- _EXERCISE BRIEF_: All of the entries are to be repeated exactly, with no pictures included.

- _PROVIDED ENTRIES_:
★ ★ ★ ★ ★ ★ ★
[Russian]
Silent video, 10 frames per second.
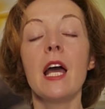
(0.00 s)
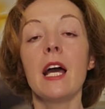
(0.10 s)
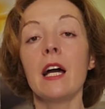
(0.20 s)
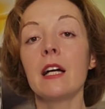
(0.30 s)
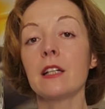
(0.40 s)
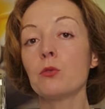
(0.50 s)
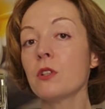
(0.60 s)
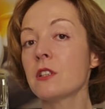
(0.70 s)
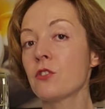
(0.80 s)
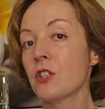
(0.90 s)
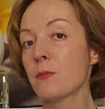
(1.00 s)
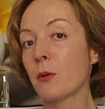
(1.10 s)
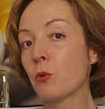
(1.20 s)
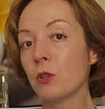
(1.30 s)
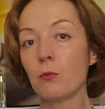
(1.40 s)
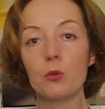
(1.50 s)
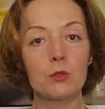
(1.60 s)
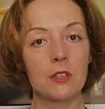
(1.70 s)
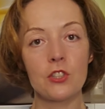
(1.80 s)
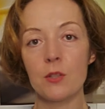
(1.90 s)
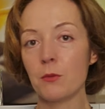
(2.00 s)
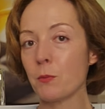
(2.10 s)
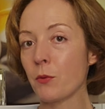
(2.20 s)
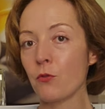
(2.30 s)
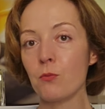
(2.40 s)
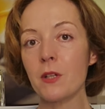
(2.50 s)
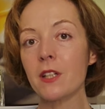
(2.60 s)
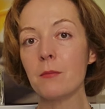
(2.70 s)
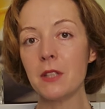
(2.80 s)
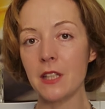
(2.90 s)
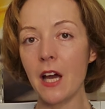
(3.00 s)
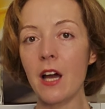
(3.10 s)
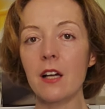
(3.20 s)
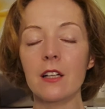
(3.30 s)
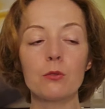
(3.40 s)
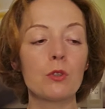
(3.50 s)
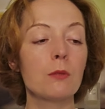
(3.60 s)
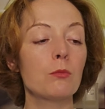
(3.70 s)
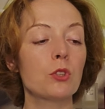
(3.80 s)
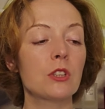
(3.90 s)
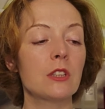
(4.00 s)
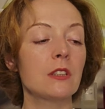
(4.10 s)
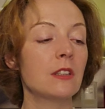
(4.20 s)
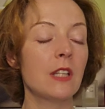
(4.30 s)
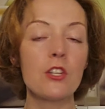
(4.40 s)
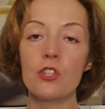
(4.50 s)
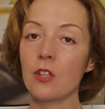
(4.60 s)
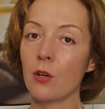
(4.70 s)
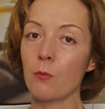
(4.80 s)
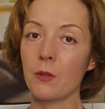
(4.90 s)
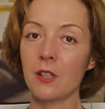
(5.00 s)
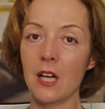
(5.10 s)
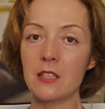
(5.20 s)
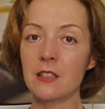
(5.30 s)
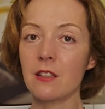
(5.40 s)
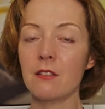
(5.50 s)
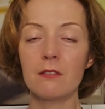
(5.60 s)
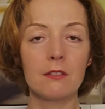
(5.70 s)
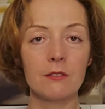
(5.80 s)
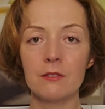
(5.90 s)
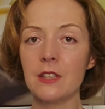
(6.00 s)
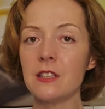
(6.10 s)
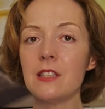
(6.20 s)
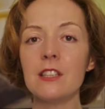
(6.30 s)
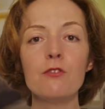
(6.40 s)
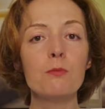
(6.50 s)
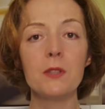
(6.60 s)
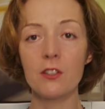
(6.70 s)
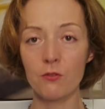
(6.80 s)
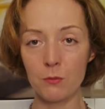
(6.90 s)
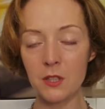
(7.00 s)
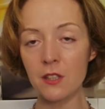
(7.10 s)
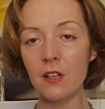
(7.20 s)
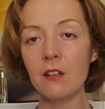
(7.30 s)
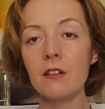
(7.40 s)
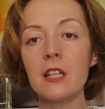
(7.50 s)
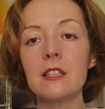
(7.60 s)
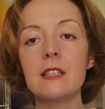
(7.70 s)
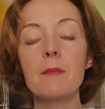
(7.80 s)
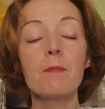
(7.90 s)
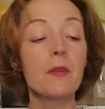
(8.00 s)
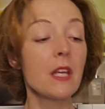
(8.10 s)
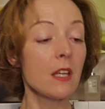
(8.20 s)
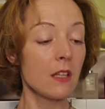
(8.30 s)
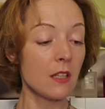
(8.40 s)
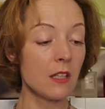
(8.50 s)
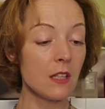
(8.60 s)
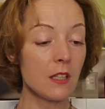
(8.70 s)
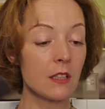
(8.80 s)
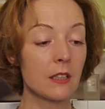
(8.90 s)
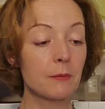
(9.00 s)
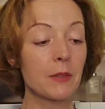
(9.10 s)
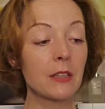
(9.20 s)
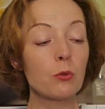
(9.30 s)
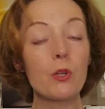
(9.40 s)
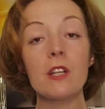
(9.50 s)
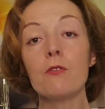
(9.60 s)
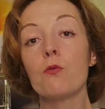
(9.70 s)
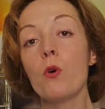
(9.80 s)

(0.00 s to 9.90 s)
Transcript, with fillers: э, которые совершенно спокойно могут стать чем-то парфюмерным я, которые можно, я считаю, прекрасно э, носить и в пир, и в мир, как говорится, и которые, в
★ ★ ★ ★ ★ ★ ★
- _ANSWER SECTION_:
[Russian]
Silent video, 10 frames per second.
(0.00 s)
(0.10 s)
(0.20 s)
(0.30 s)
(0.40 s)
(0.50 s)
(0.60 s)
(0.70 s)
(0.80 s)
(0.90 s)
(1.00 s)
(1.10 s)
(1.20 s)
(1.30 s)
(1.40 s)
(1.50 s)
(1.60 s)
(1.70 s)
(1.80 s)
(1.90 s)
(2.00 s)
(2.10 s)
(2.20 s)
(2.30 s)
(2.40 s)
(2.50 s)
(2.60 s)
(2.70 s)
(2.80 s)
(2.90 s)
(3.00 s)
(3.10 s)
(3.20 s)
(3.30 s)
(3.40 s)
(3.50 s)
(3.60 s)
(3.70 s)
(3.80 s)
(3.90 s)
(4.00 s)
(4.10 s)
(4.20 s)
(4.30 s)
(4.40 s)
(4.50 s)
(4.60 s)
(4.70 s)
(4.80 s)
(4.90 s)
(5.00 s)
(5.10 s)
(5.20 s)
(5.30 s)
(5.40 s)
(5.50 s)
(5.60 s)
(5.70 s)
(5.80 s)
(5.90 s)
(6.00 s)
(6.10 s)
(6.20 s)
(6.30 s)
(6.40 s)
(6.50 s)
(6.60 s)
(6.70 s)
(6.80 s)
(6.90 s)
(7.00 s)
(7.10 s)
(7.20 s)
(7.30 s)
(7.40 s)
(7.50 s)
(7.60 s)
(7.70 s)
(7.80 s)
(7.90 s)
(8.00 s)
(8.10 s)
(8.20 s)
(8.30 s)
(8.40 s)
(8.50 s)
(8.60 s)
(8.70 s)
(8.80 s)
(8.90 s)
(9.00 s)
(9.10 s)
(9.20 s)
(9.30 s)
(9.40 s)
(9.50 s)
(9.60 s)
(9.70 s)
(9.80 s)

(0.00 s to 9.90 s)
Transcript, with fillers: э, которые совершенно спокойно могут стать чем-то парфюмерным я, которые можно, я считаю, прекрасно э, носить и в пир, и в мир, как говорится, и которые, в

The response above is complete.